Hirundo rupestris is a widespread breeder across much of southern Europe, which accounts for less than half of its global breeding range. Its European breeding population is large (>120,000 pairs), and was stable between 1970-1990. Although the trend of the sizeable Spanish population during 1990-2000 was unknown, populations were stable or increasing across the vast majority of its European range, and the species remained stable overall.

Small insects. Prey mostly taken in flight, which typically involves much more steady gliding than other west Palearctic hirundines except African Rock Martin. Often hunts close to cliff-faces; will take insects disturbed from rock surfaces by the bird‘s own flight, and will pick insects from rocks as it passes.
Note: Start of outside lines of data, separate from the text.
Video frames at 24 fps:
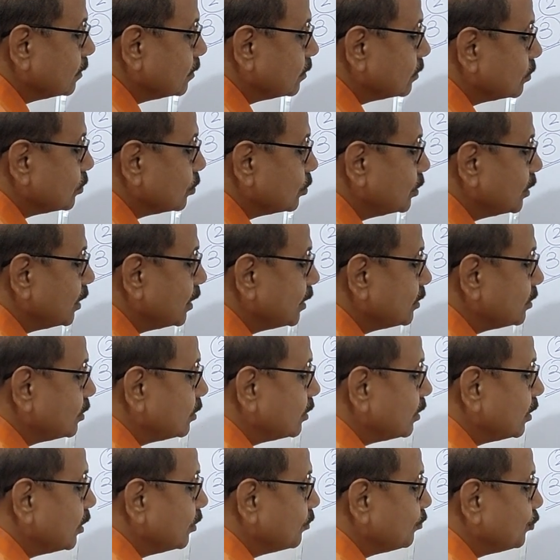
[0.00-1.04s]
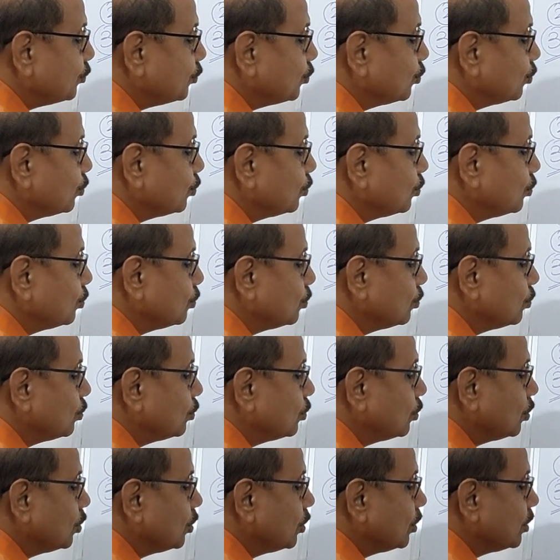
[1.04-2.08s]
So this, if you
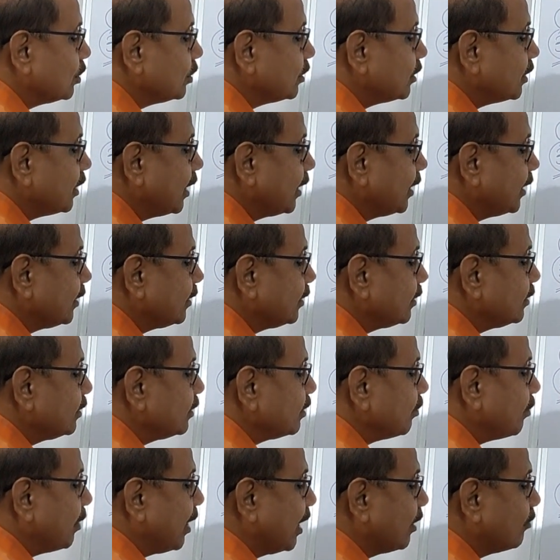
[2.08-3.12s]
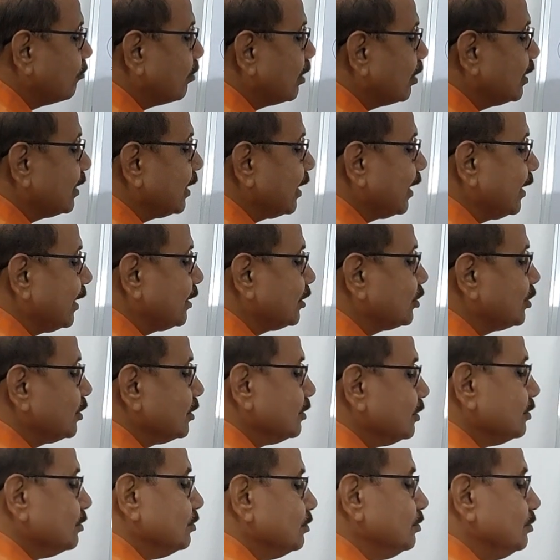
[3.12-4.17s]
take it in the backward
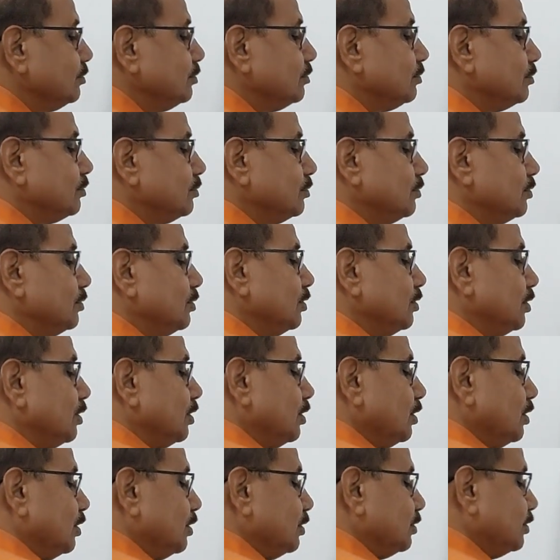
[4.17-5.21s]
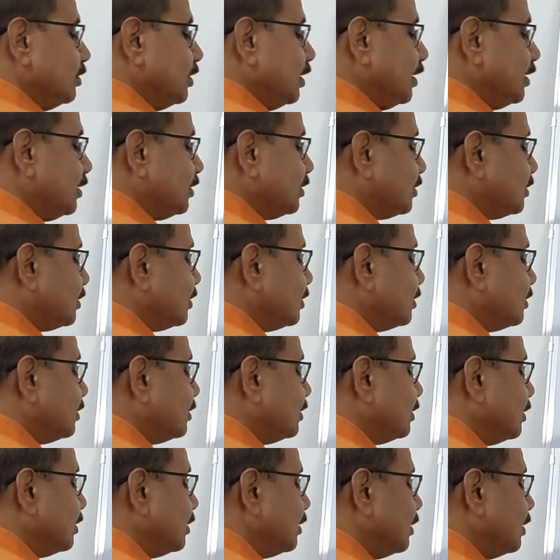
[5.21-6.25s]
direction, this
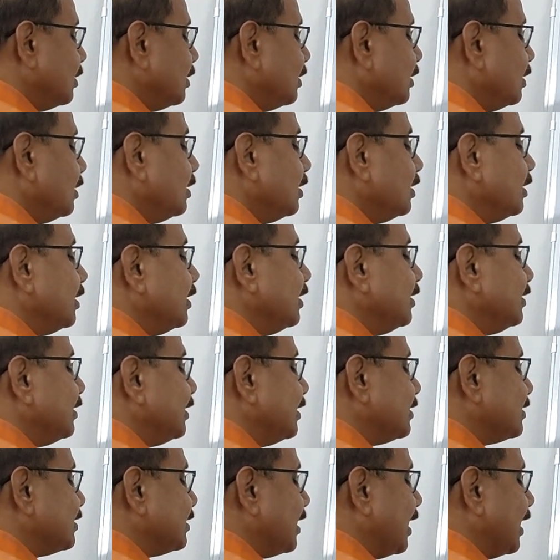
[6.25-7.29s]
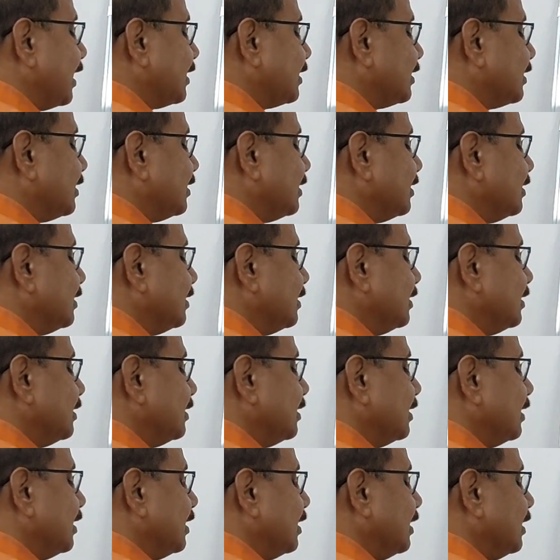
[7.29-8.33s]
intersect
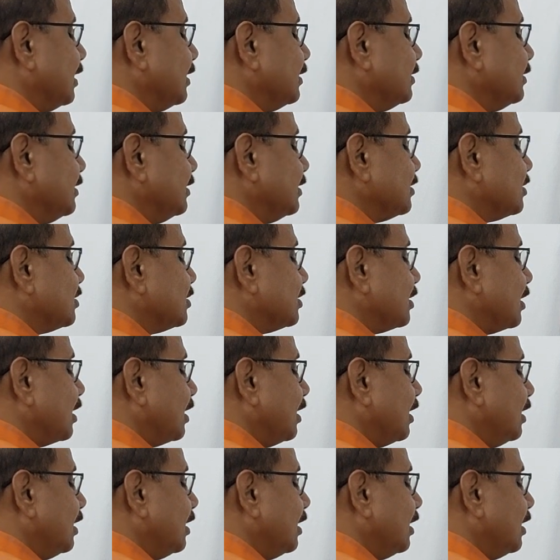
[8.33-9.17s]
this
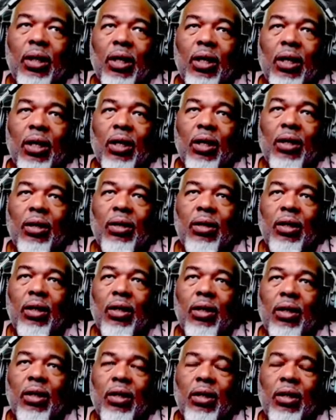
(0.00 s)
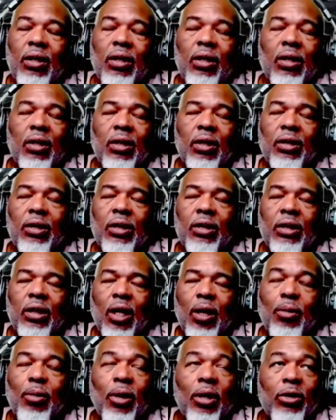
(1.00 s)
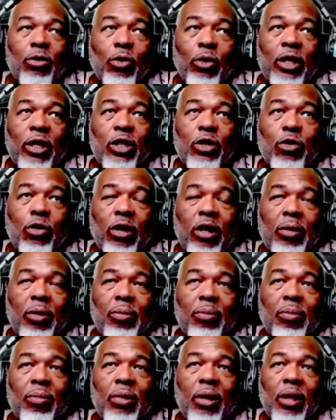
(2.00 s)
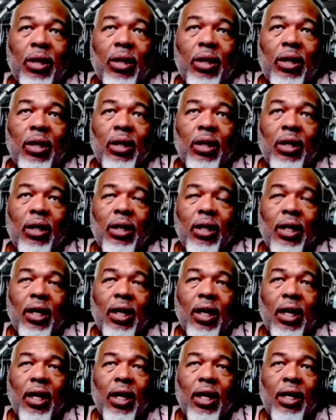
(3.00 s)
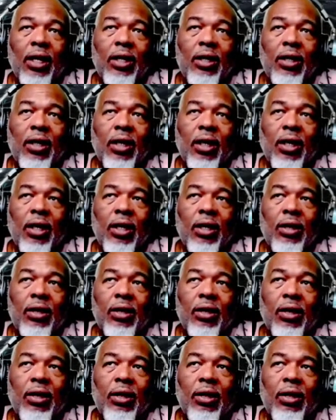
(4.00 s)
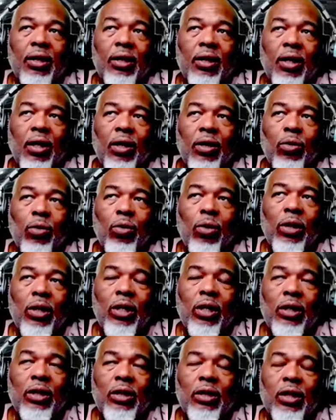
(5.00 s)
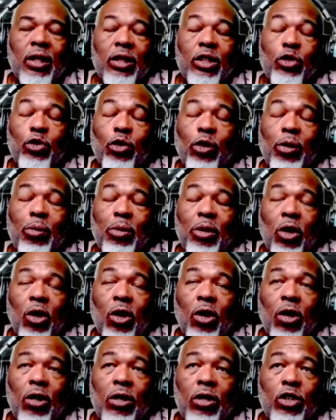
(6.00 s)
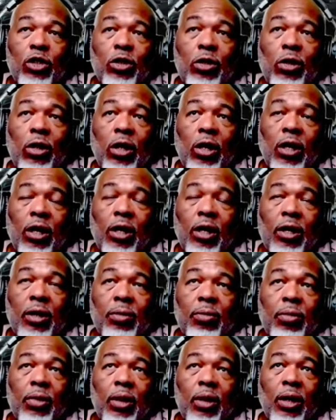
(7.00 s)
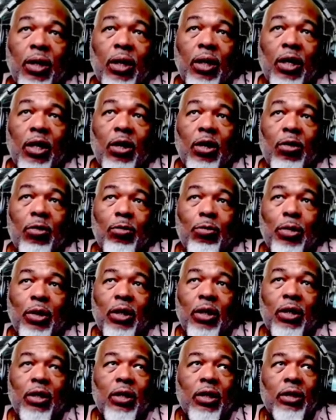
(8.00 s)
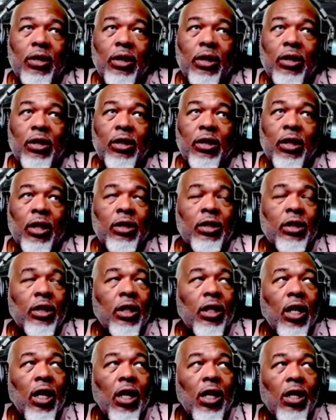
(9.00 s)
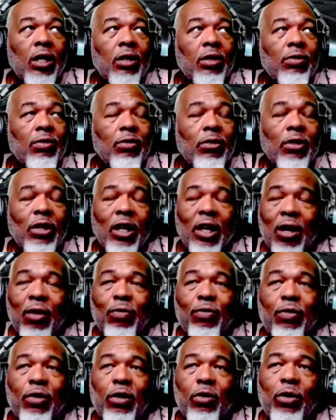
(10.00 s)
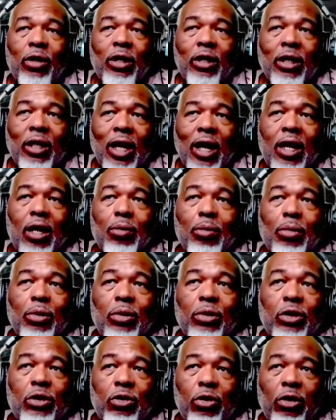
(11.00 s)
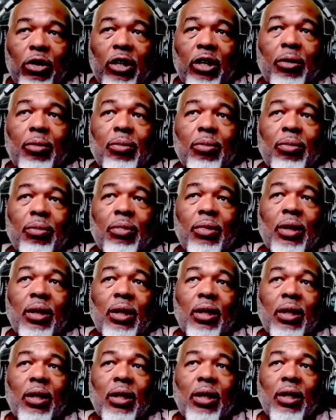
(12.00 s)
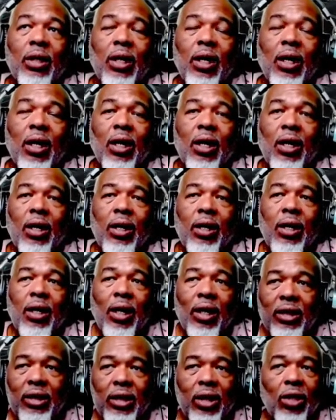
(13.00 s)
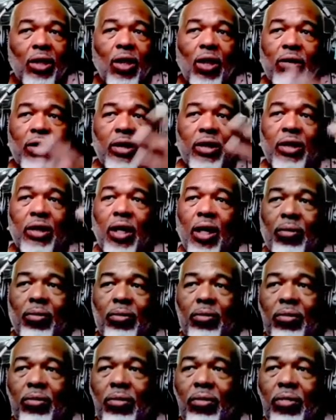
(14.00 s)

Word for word: uh, than this is, I'm on Restream. And uh, the other one is uh, StreamYard. Uh, but this is such an un-effing reliable stream. Uh, I set all this up,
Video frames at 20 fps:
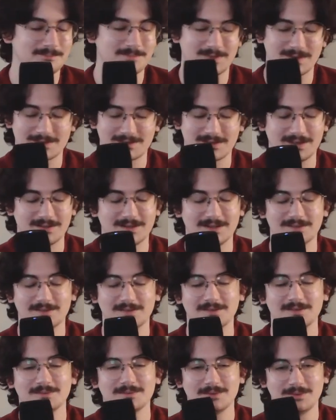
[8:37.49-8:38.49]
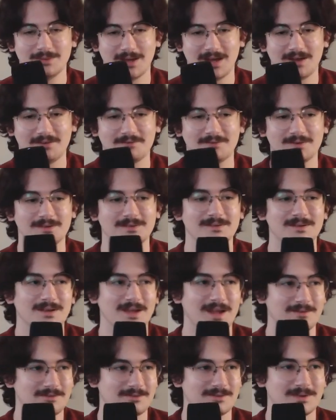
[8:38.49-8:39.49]
Does not need to. You have one.
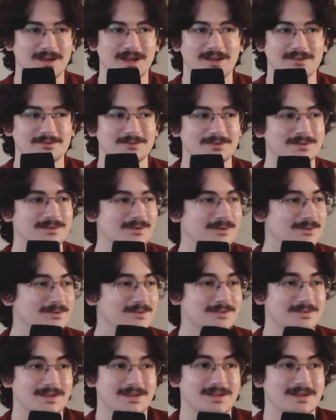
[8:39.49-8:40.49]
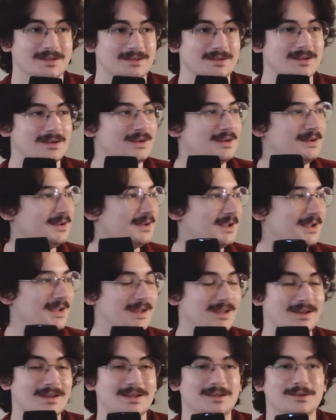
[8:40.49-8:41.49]
Everyone has one, or just any
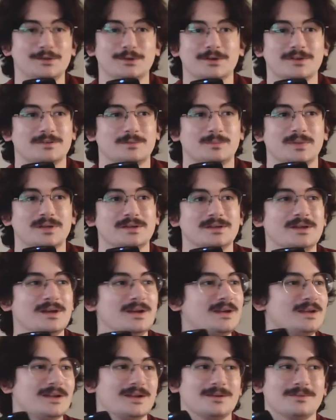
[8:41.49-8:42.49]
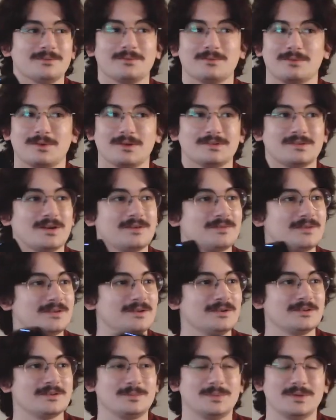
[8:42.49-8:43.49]
USB. It runs off
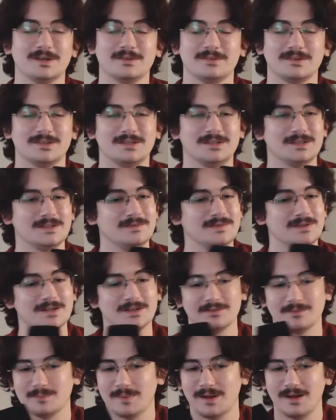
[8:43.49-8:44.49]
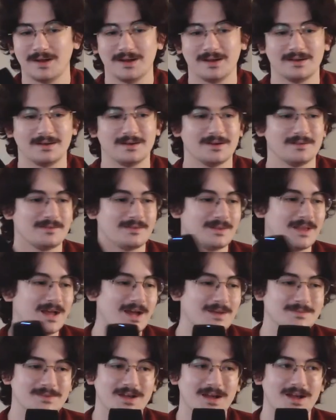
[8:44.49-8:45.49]
the USB of a TV, of a monitor, of a
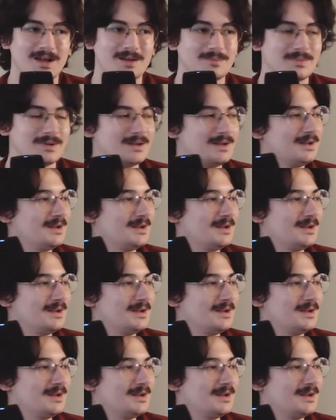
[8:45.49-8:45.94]
laptop,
This species has a large range, with an estimated global Extent of Occurrence of 10,000,000 km². It has a large global population, including an estimated 220,000-700,000 individuals in Europe (BirdLife International in prep.). Global population trends have not been quantified, but the species is not believed to approach the thresholds for the population decline criterion of the IUCN Red List (i.e. declining more than 30% in ten years or three generations). For these reasons, the species is evaluated as Least Concern. [conservation status from birdlife.org]

Nest is built on vertical rock wall, in crevice, small hollow, or occasionally in shallow tunnel, and usually under an overhang. Frequently on building. Height above ground up to 40 m. Nest is a half-cup of mud, lined with feathers and plant material. Clutch size is (1-)3-5, incubation period 13-17 days and the young fledge after 24-27 days.

Northern populations partially migratory; mainly resident elsewhere though making altitudinal movements. Though largely migratory across southern Europe, from Greece to Spain, some winter regularly on northern side of Mediterranean basin and especially at western end. However, large numbers cross Straits of Gibraltar into Morocco, with peak passages October and March. Winter range in Africa mainly northern parts of Morocco, Algeria, and Tunisia, though small numbers also occur in Sénégal, along Nile valley as far south as northern Sudan, and on Red Sea coast and in western highlands of Ethiopia. Resident in Cyprus and Turkey, though leaves upland areas for winter, when found mostly in coastal and other lowland places.